By Paula Schlueter Ross
ST. LOUIS — The Concordia University System (CUS) Board of Directors, meeting here Sept. 12-13, adopted unanimously a resolution recognizing the efforts of the nine CUS campus presidents toward the continuing growth in total enrollment among the Synod’s colleges and universities nationwide.
Based on preliminary figures from the schools for the 2013-14 academic year, total CUS enrollment is up 7 percent.
This fall marks the 22nd consecutive year that total CUS enrollment has grown, an “amazing” accomplishment in light of falling elementary and high school enrollments, according to CUS board Chairman Rev. Dr. Daniel Jastram, and “really something we should celebrate.”
The board also plans to send letters of commendation to each school’s president, staff and board of regents “for their leadership, resulting in the highest enrollment in history on the CUS campuses,” Jastram added.
In other business, the board met with the presidents of the CUS schools to “talk through matters of mutual interest,” according to Jastram.
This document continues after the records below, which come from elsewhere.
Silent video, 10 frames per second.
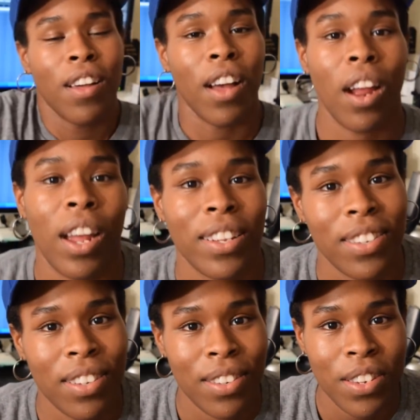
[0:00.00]

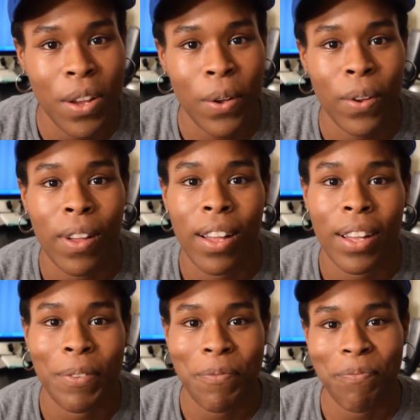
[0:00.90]
Alright,
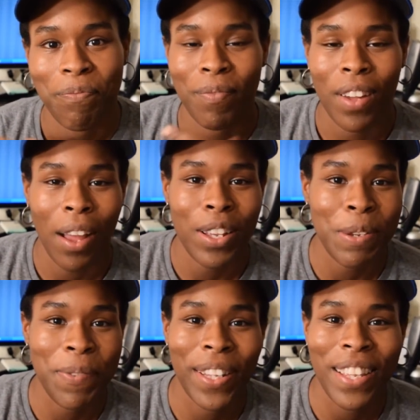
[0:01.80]
so I guess
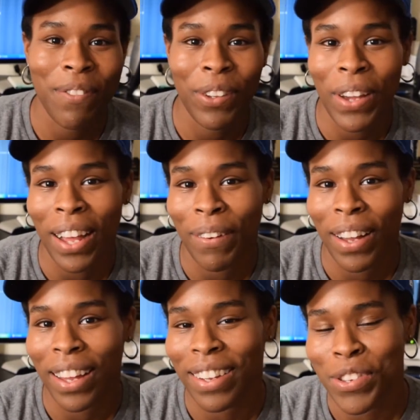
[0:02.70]
I'm gonna leave you how
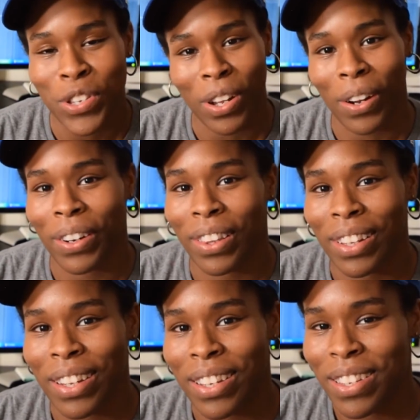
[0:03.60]
I started
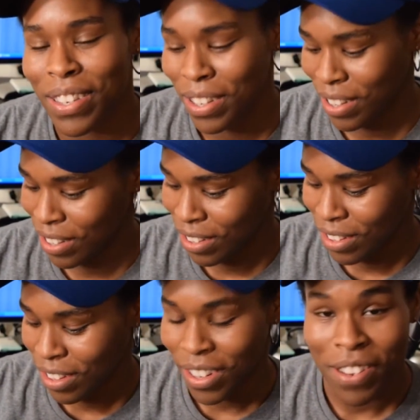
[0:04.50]
these
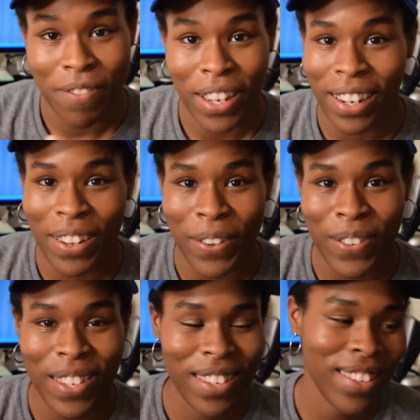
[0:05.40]

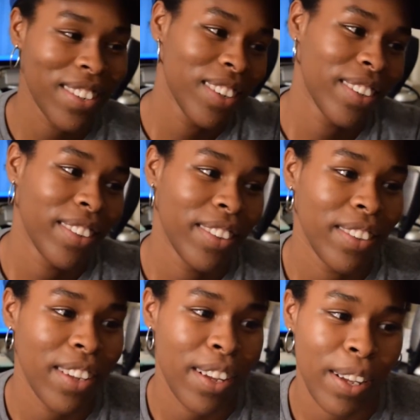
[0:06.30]
videos.
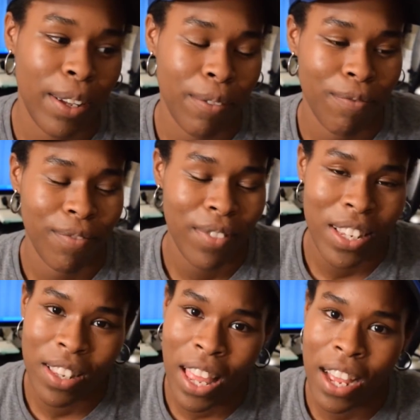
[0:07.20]

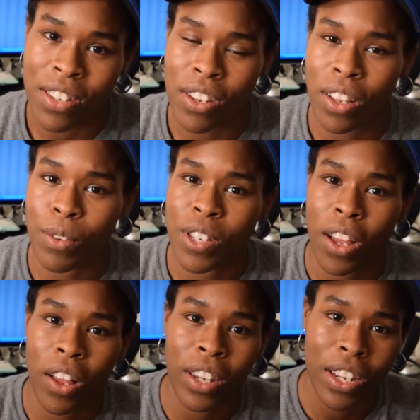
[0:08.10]
This last song is
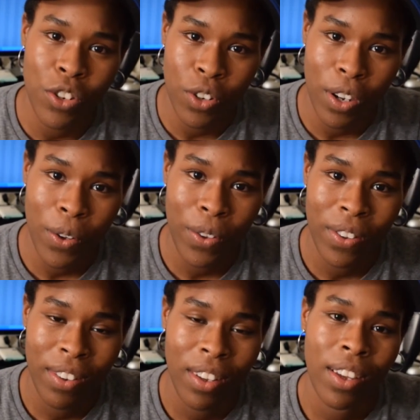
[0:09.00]
called Intro,
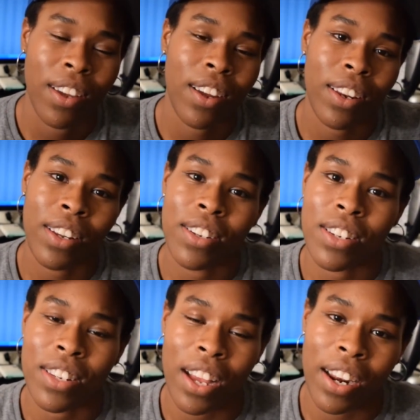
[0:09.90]
and it
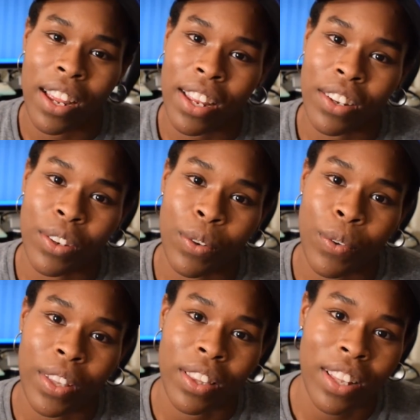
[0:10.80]
just kind of had to do
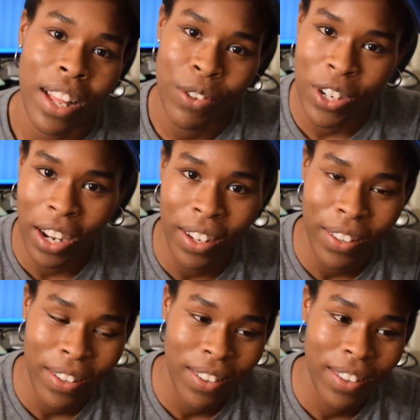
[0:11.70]
with Kloudchild,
Topics included the need for “greater collaboration” among the presidents and the CUS board to enhance Lutheran education, he said.
Since the last such meeting was in 2011, “there was great benefit from sitting down together,” he said, as the participants “talked about the future of our educational system.” The campus presidents and CUS Board of Directors members learned to see from one another’s perspectives, Jastram told Reporter, and since the exchange was so beneficial, the parties have pledged to meet together more often.
The board also makes regular visits to CUS campuses, taking tours, attending worship services, eating in the cafeteria and talking to students and board of regents members.
“The CUS board has a responsibility to make sure that the Lutheran identity of each of our campuses is strong, that our academic quality is strong, and that our administrative structure and operations are strong,” said Jastram. “And so the purpose of these visits is to give each one of those campuses an opportunity to showcase the improvements that have been made and the quality of their programs.”
The visits are “very” rewarding, he added, because they help board members better understand each school’s strengths and challenges. Upcoming visits are scheduled for Concordia University, St. Paul, Minn., in February; Concordia University, Irvine, Calif., in May; and Concordia University Portland (Ore.) in November.
Schools in the Concordia University System are finding new ways to solve problems, Jastram said, and he pointed to the 2012 merger of Concordia University, Ann Arbor, Mich., and Concordia University Wisconsin, Mequon, as an example of “turning a difficult situation into a real victory, under God’s good will.”
Concordia, Ann Arbor — which struggled with financial, enrollment and administrative difficulties — is now doing “very well” as part of the thriving Concordia, Mequon, university, he said.
“I think [the merger] shows how the CUS as a system is really negotiating new waters and facing new challenges and coming up with new results, historic results,” Jastram said. With “a lot of cooperation from all of the elements within the Missouri Synod Lutheran church” — including boards of regents, the CUS board, the Synod Board of Directors and LCMS districts, among others — it also shows what can happen when people work together for a common cause, he said.